» Exercise directions: Below are records to give again exactly; omit each image they contain.

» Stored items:
- Opening Delimiter -

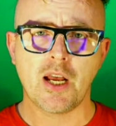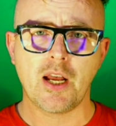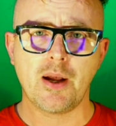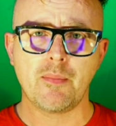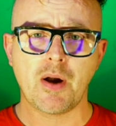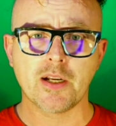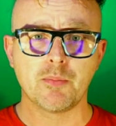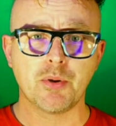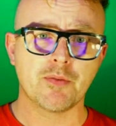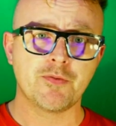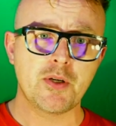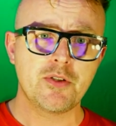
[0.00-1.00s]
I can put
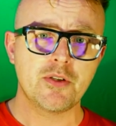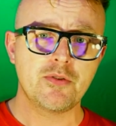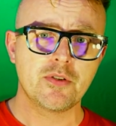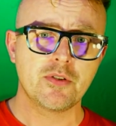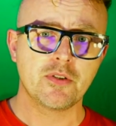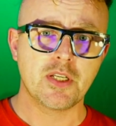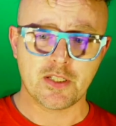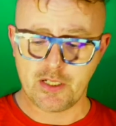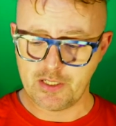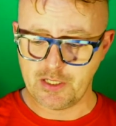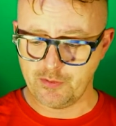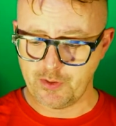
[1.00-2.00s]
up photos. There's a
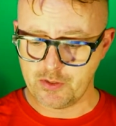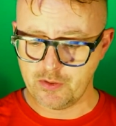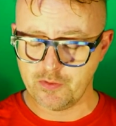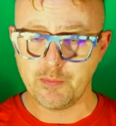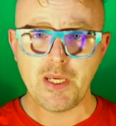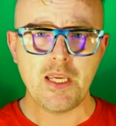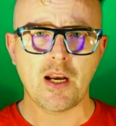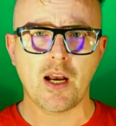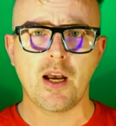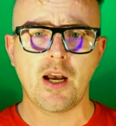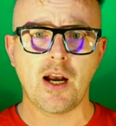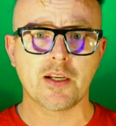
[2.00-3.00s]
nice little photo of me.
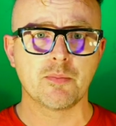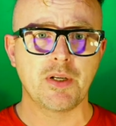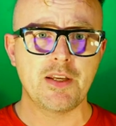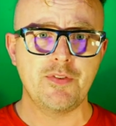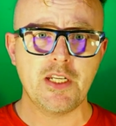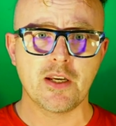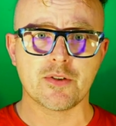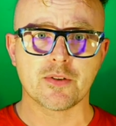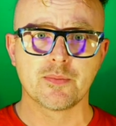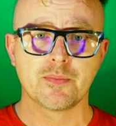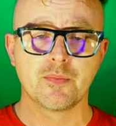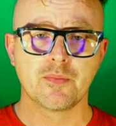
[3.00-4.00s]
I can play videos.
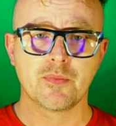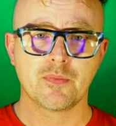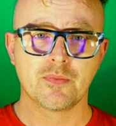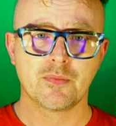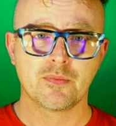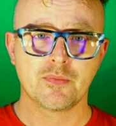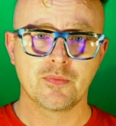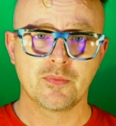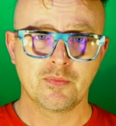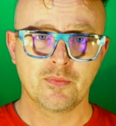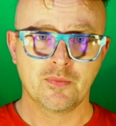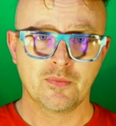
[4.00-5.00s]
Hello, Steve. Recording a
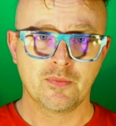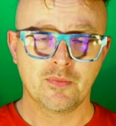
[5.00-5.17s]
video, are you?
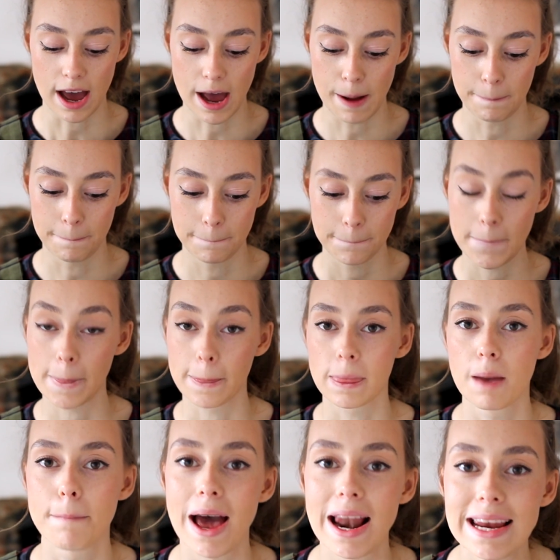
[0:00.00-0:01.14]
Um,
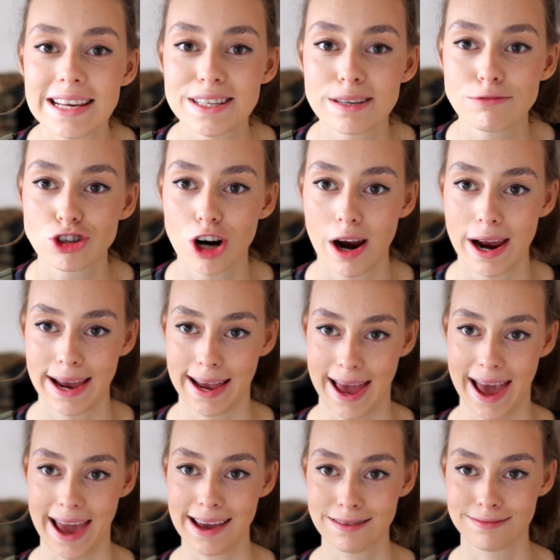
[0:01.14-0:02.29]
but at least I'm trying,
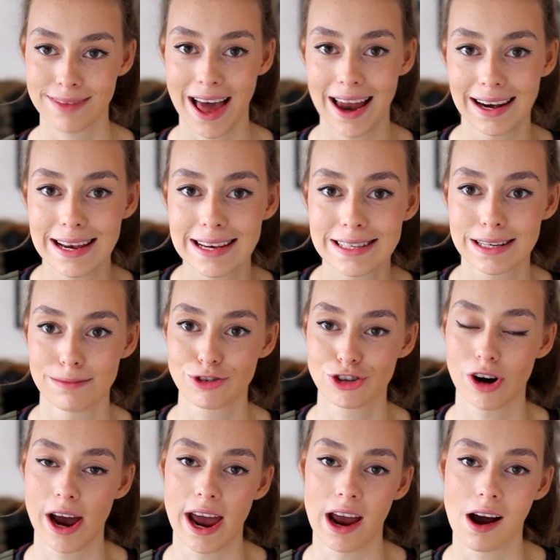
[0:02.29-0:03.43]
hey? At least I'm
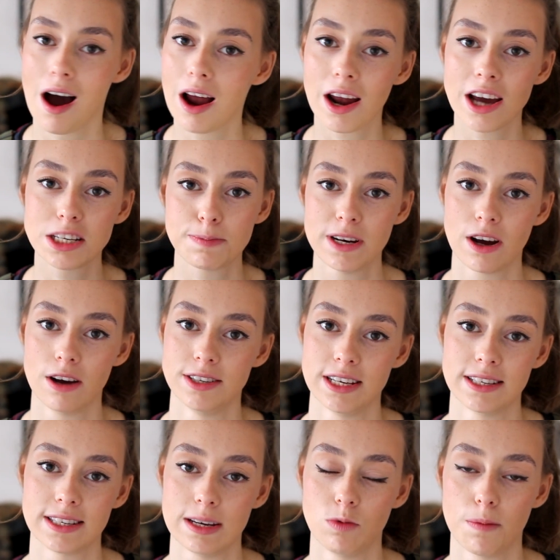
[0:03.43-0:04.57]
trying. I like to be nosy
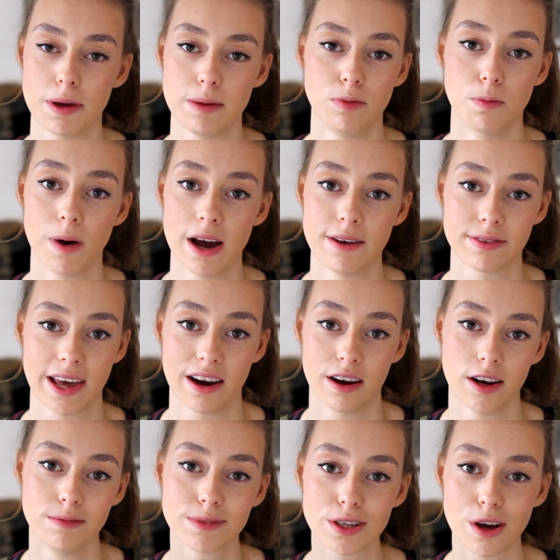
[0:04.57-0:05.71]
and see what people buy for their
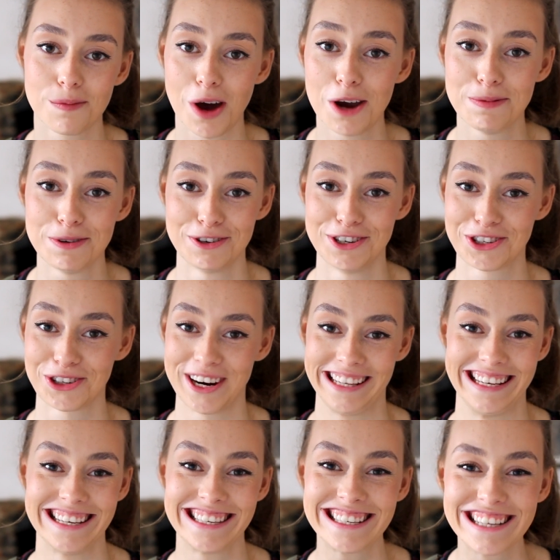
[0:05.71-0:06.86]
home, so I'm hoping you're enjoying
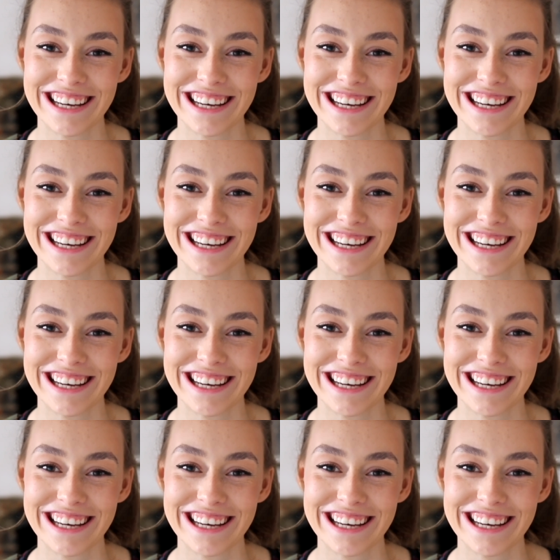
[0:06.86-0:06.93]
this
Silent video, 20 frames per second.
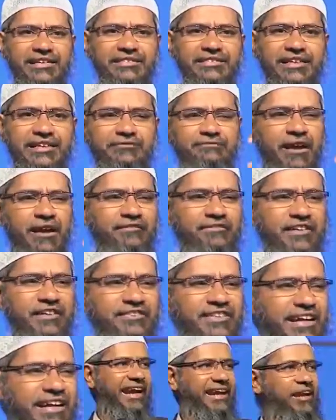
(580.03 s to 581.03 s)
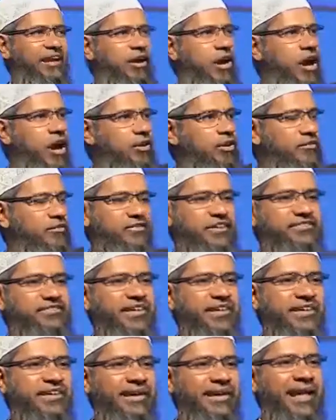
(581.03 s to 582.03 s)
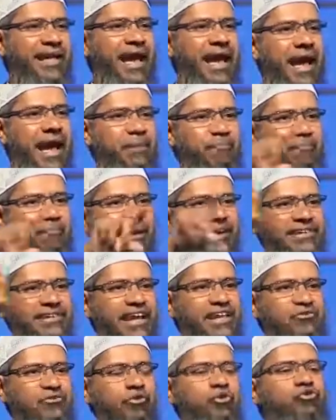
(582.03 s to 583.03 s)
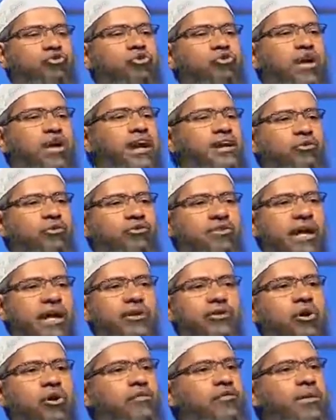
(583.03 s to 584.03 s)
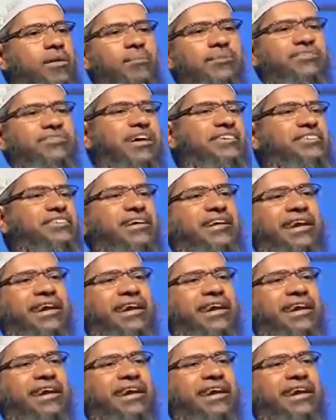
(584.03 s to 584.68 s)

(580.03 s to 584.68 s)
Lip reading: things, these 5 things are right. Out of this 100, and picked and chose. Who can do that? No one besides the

- Closing Delimiter -

» Worked solution:
[0.00-1.00s]
I can put
[1.00-2.00s]
up photos. There's a
[2.00-3.00s]
nice little photo of me.
[3.00-4.00s]
I can play videos.
[4.00-5.00s]
Hello, Steve. Recording a
[5.00-5.17s]
video, are you?
[0:00.00-0:01.14]
Um,
[0:01.14-0:02.29]
but at least I'm trying,
[0:02.29-0:03.43]
hey? At least I'm
[0:03.43-0:04.57]
trying. I like to be nosy
[0:04.57-0:05.71]
and see what people buy for their
[0:05.71-0:06.86]
home, so I'm hoping you're enjoying
[0:06.86-0:06.93]
this
Silent video, 20 frames per second.
(580.03 s to 581.03 s)
(581.03 s to 582.03 s)
(582.03 s to 583.03 s)
(583.03 s to 584.03 s)
(584.03 s to 584.68 s)

(580.03 s to 584.68 s)
Lip reading: things, these 5 things are right. Out of this 100, and picked and chose. Who can do that? No one besides the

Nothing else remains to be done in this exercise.